# Trav-a-dial info needed



## powderhorn01 (Jan 12, 2013)

I am trying to find someone that might have the mounting instructions for a GB-42 or 6A Trav-a-dial.  Southwest ind does not support these old models any more, and have no paperwork listed for them.  I did find one set listed on the internet in photobucket, but can't blow them up enough to be readable.   ANY HELP would be appreciated.


----------



## idahoan (Jan 12, 2013)

I may be able to help; I have a TRAV-A-DIAL installation booklet, but it doesn't say what models it covers.
I could maybe answer any questions you have or scan it and email to you.

Dave


----------



## powderhorn01 (Jan 12, 2013)

The one that I need info is for, is one of the ones that has a knurled knob sticking out the front of the base.  It was set up to preload pressure on it, and to allow you to remove it quickly.  The unit I have is the GB-42  (Silver Bullet) model.


----------



## idahoan (Jan 12, 2013)

This one is seems to be different; it has a loading screw that you turn until the proper preload is obtained. I'm not sure if it is older or newer than the one you have.

Dave


----------



## powderhorn01 (Jan 14, 2013)

Thank you for the reply's.  I found the info from a gent on another site, and he was kind enough to send me a copy.  The mount is designated as a M-1 base, used on the GB-42, and the 6A model.


----------



## 2rods (Feb 18, 2013)

Does that knob set the preload for the wheel? Where did you find the instructions? Thanks.


----------



## rkepler (Feb 18, 2013)

2rods said:


> Does that knob set the preload for the wheel? Where did you find the instructions? Thanks.



I couldn't find instructions for the GB-42 (which I have, somewhere) but my recollection is that after leveling (using the pins near the wheel end) you want to turn the knob in until the wheel contacts and starts indicating, then turn it 1/2 a turn more.  Check the precision using a good indicator square to a faceplate or stop and compare readings - if the Trav-a-dial is reading higher then the indicator change the angle relative to the travel surface to put a smaller diameter of the wheel into play, it too low move the wheel the other way.

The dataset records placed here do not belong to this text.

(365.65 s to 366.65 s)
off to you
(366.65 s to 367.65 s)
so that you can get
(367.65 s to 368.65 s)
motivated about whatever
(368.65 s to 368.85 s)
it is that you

I poke around in the shop and see if I can find the mounting instructions out there.


----------



## 2rods (Feb 19, 2013)

Thanks. Kinda thought thats what the knob is for. The newer versions are tensioned with spring plates.


----------



## rkepler (Feb 19, 2013)

2rods said:


> Thanks. Kinda thought thats what the knob is for. The newer versions are tensioned with spring plates.

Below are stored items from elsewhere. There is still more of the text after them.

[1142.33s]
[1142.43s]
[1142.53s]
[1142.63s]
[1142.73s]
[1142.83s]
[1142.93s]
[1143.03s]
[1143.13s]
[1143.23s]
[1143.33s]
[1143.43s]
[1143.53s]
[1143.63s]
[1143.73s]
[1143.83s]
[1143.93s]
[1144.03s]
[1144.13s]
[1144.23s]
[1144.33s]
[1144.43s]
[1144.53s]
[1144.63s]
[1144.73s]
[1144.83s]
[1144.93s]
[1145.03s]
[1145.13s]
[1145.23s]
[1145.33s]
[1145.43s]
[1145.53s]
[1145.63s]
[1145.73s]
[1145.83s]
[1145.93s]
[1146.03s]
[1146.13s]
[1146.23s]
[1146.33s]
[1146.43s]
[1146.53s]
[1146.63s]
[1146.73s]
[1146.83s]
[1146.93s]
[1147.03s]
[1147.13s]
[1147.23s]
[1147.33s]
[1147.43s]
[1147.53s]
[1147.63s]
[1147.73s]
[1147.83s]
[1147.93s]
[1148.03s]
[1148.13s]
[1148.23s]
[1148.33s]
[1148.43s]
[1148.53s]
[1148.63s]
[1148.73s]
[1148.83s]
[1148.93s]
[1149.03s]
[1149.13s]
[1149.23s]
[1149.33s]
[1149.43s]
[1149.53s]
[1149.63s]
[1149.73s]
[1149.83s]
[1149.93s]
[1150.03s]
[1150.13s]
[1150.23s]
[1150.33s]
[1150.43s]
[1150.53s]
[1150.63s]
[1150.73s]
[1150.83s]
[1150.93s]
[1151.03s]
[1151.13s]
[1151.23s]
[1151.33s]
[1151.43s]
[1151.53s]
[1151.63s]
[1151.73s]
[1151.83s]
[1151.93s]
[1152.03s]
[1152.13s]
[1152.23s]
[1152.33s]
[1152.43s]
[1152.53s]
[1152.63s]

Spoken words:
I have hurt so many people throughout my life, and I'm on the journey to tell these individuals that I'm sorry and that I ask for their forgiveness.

The nice thing about the knob is that you can remove the trav-a-dial and clean things.  Without it it's a lot more work as I recall.

I found someone's posted images of the quick install here:

http://s132.beta.photobucket.com/user/revgo1898/media/travadial.jpg.html?fromLegacy=true

Not mine and I apologise to whoever posted these for the deep link.


----------



## powderhorn01 (Feb 20, 2013)

Sorry about getting back on this subject.   I have scanned the pages of the info that I have on mounting the GB-42 Trav a Dial, with the M-1 base.  I have scanned them as a pdf, so they can be read, the quality is not the best, but there good enough. 

View attachment Scan.pdf


----------



## 2rods (Feb 21, 2013)

Thanks guys. All set now.


----------